# Thread: Complex Chain Rule Problem

1. ## Complex Chain Rule Problem

Hello All,

Would someone mind helping me check my work? My answer is very close to the answer given in the back of the book, but isn't exactly the same.

$y=3x^2+\sqrt{2}$

$z=\sqrt{1+y}$

$v=\frac{1}{\sqrt{3}+4z}$ find $\frac{dv}{dx}$

$\frac{dy}{dx}=$ $3x$

$\frac{dz}{dy}=$ $\frac{1}{2\sqrt{1+y}}$

$\frac{dv}{dz}=$ $\frac{-4}{(\sqrt{3}+4z)^2}$

$\frac{dy}{dx}*\frac{dz}{dy}*\frac{dv}{dz}=\frac{dv }{dx}$

$3x$ * $\frac{1}{2\sqrt{1+y}}$ * $\frac{-4}{(\sqrt{3}+4z)^2}$

3x * $\frac{1}{2\sqrt{1+(3x^2+\sqrt{2})}}$ * $\frac{-4}{(\sqrt{3}+4\sqrt{1+3x^2+\sqrt{2})^2}}$

Here is the messy answer I ended up with.

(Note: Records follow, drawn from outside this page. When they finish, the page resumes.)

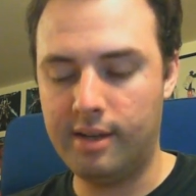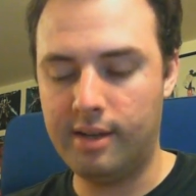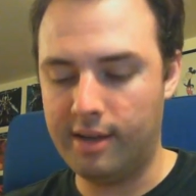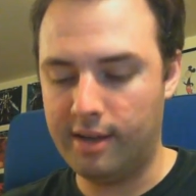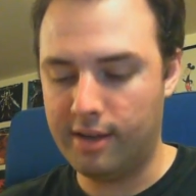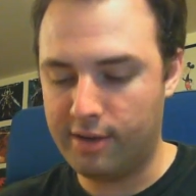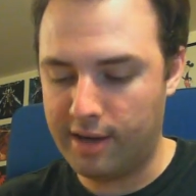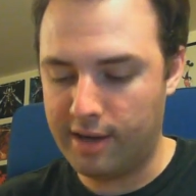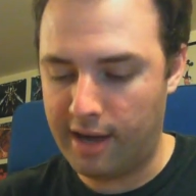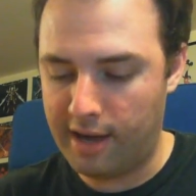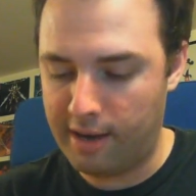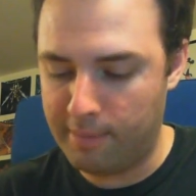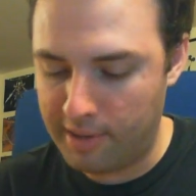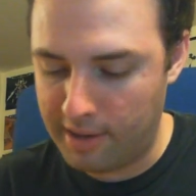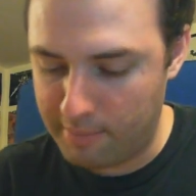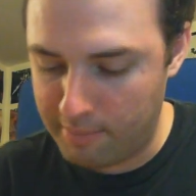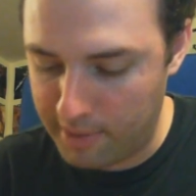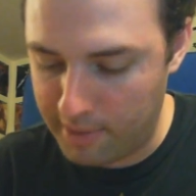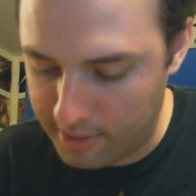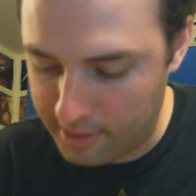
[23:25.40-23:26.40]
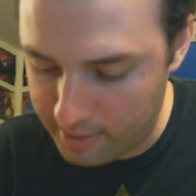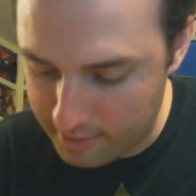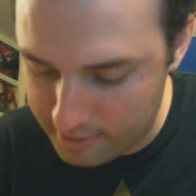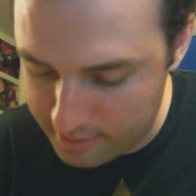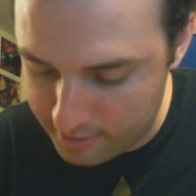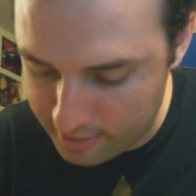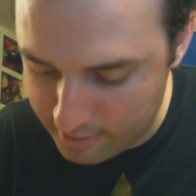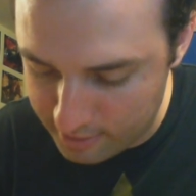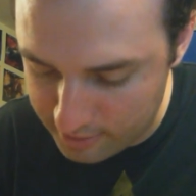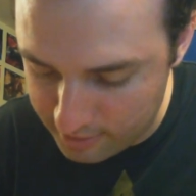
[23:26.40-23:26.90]
Like, okay, I'm not making any
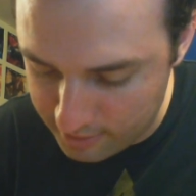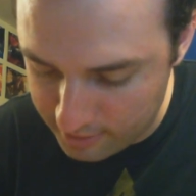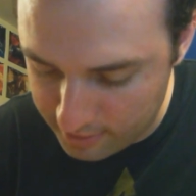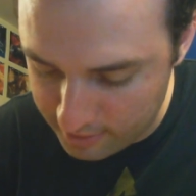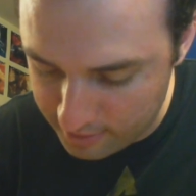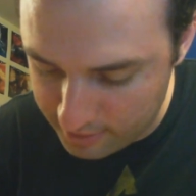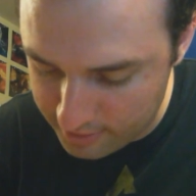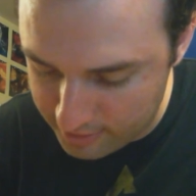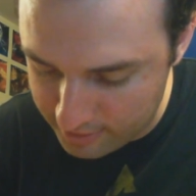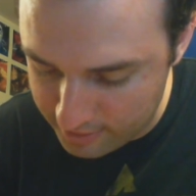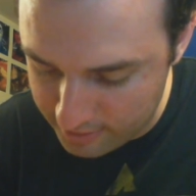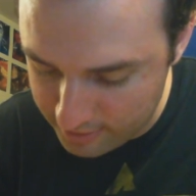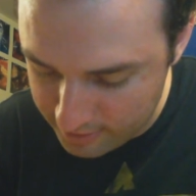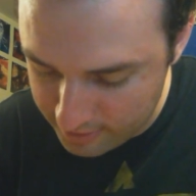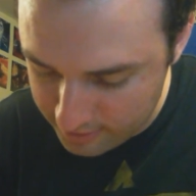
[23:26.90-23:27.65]
sense here. Let's.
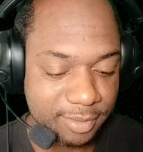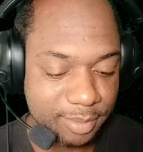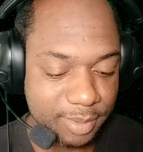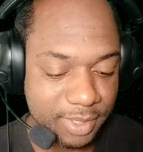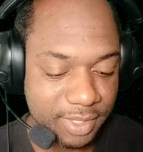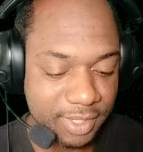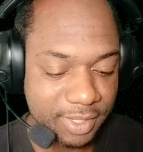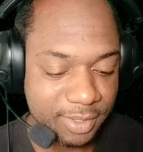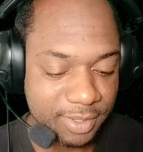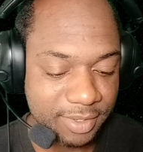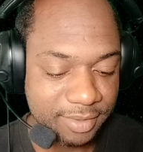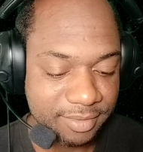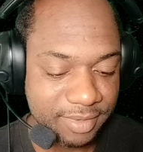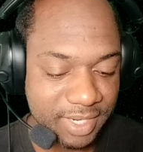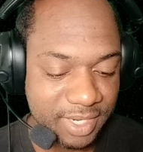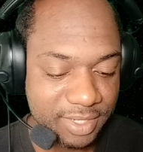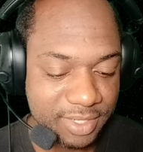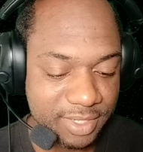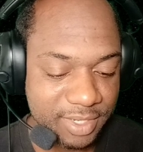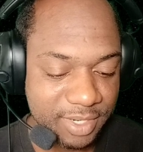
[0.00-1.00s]
put in our
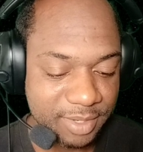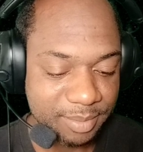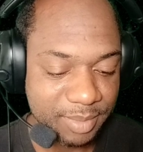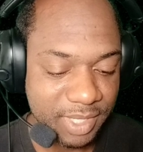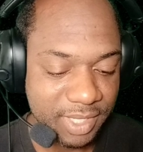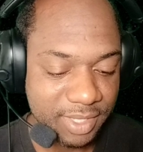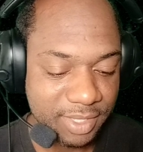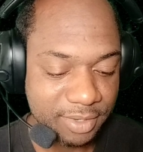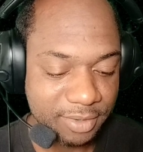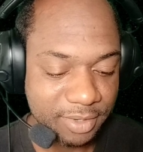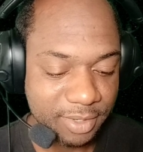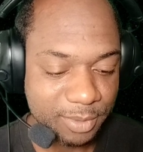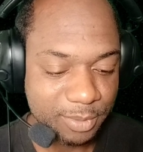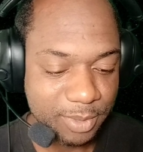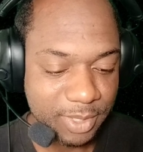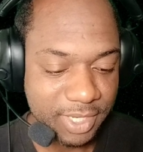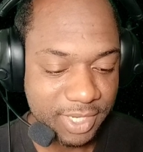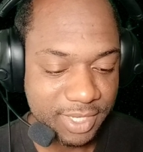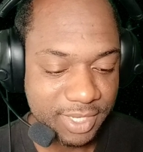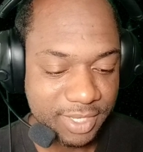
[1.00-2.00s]
fast start method real
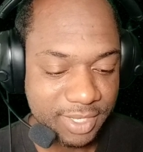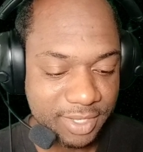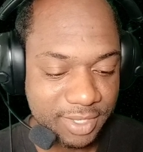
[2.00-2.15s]
quick.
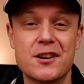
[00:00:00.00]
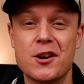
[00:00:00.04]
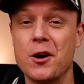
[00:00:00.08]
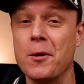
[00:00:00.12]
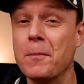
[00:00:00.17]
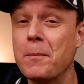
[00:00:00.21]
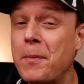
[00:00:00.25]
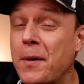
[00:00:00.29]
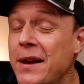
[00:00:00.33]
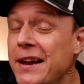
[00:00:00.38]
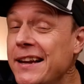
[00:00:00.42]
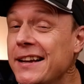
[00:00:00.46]

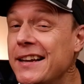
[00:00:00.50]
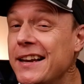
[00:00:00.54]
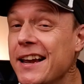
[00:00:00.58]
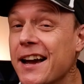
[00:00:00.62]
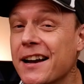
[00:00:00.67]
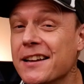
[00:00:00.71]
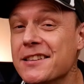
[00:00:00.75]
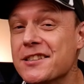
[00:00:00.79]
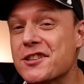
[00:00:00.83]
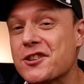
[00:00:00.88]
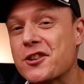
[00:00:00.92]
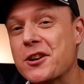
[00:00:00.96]
completely
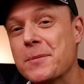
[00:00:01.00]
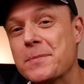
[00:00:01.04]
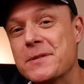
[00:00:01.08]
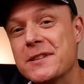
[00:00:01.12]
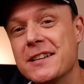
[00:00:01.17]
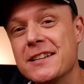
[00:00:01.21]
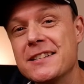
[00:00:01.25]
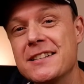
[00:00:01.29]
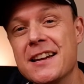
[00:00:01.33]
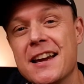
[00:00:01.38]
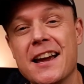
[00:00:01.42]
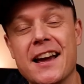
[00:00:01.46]

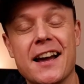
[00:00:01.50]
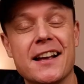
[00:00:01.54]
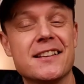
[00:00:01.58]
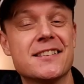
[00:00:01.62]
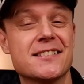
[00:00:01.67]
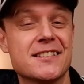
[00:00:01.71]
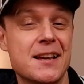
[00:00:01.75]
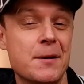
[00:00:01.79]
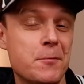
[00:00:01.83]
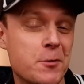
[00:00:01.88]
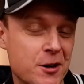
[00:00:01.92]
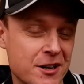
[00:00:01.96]
unscripted and
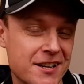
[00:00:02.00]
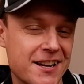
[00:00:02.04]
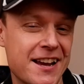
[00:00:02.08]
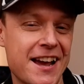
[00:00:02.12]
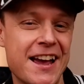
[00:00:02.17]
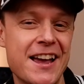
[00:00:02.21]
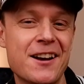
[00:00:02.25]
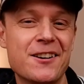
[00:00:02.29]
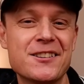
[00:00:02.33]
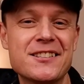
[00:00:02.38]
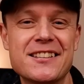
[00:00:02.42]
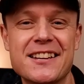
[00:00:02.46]
somewhat
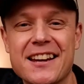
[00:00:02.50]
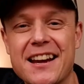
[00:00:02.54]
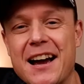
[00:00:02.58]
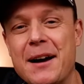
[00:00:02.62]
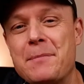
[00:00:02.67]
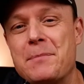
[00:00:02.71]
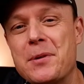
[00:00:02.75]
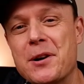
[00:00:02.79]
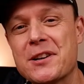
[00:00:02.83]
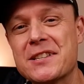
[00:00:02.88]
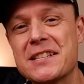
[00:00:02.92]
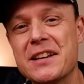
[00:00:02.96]
chaotic
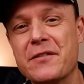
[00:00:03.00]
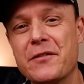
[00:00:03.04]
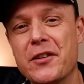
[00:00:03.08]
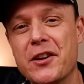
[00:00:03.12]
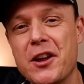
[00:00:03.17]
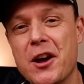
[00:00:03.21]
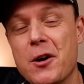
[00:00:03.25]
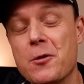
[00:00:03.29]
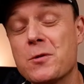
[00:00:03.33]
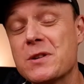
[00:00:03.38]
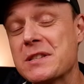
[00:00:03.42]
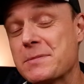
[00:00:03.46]
unboxing
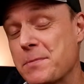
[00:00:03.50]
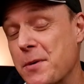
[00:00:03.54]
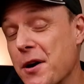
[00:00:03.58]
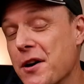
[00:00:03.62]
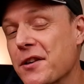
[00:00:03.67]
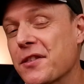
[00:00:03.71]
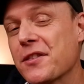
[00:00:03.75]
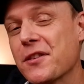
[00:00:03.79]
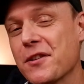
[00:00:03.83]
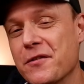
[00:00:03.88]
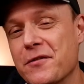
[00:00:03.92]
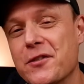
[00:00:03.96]
video was
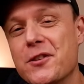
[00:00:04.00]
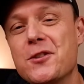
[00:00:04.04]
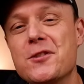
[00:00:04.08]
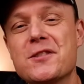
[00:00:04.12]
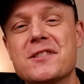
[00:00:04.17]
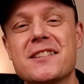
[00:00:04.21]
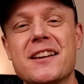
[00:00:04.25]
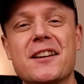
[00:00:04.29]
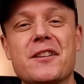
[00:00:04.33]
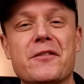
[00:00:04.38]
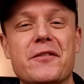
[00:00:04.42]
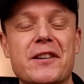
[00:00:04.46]
both of
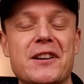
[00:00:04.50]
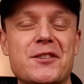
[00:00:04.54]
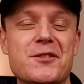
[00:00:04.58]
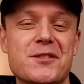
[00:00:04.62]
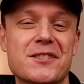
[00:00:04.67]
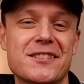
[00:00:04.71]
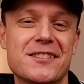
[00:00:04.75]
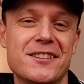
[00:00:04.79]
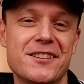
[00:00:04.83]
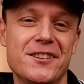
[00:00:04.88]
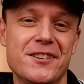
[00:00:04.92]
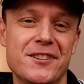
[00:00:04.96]
use and of
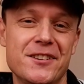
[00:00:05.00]
interest to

The answer in the back of the book matches this exactly EXCEPT it is missing the "2" in the beginning of the denominator...any thoughts?

$\frac{-12x}{2\sqrt{1+3x^2+\sqrt{2}}(\sqrt{3}+4\sqrt{1+3x^ 2+\sqrt{2}})^2}$

2. mistake is, must be
dy/dx=6x

3. Thank You!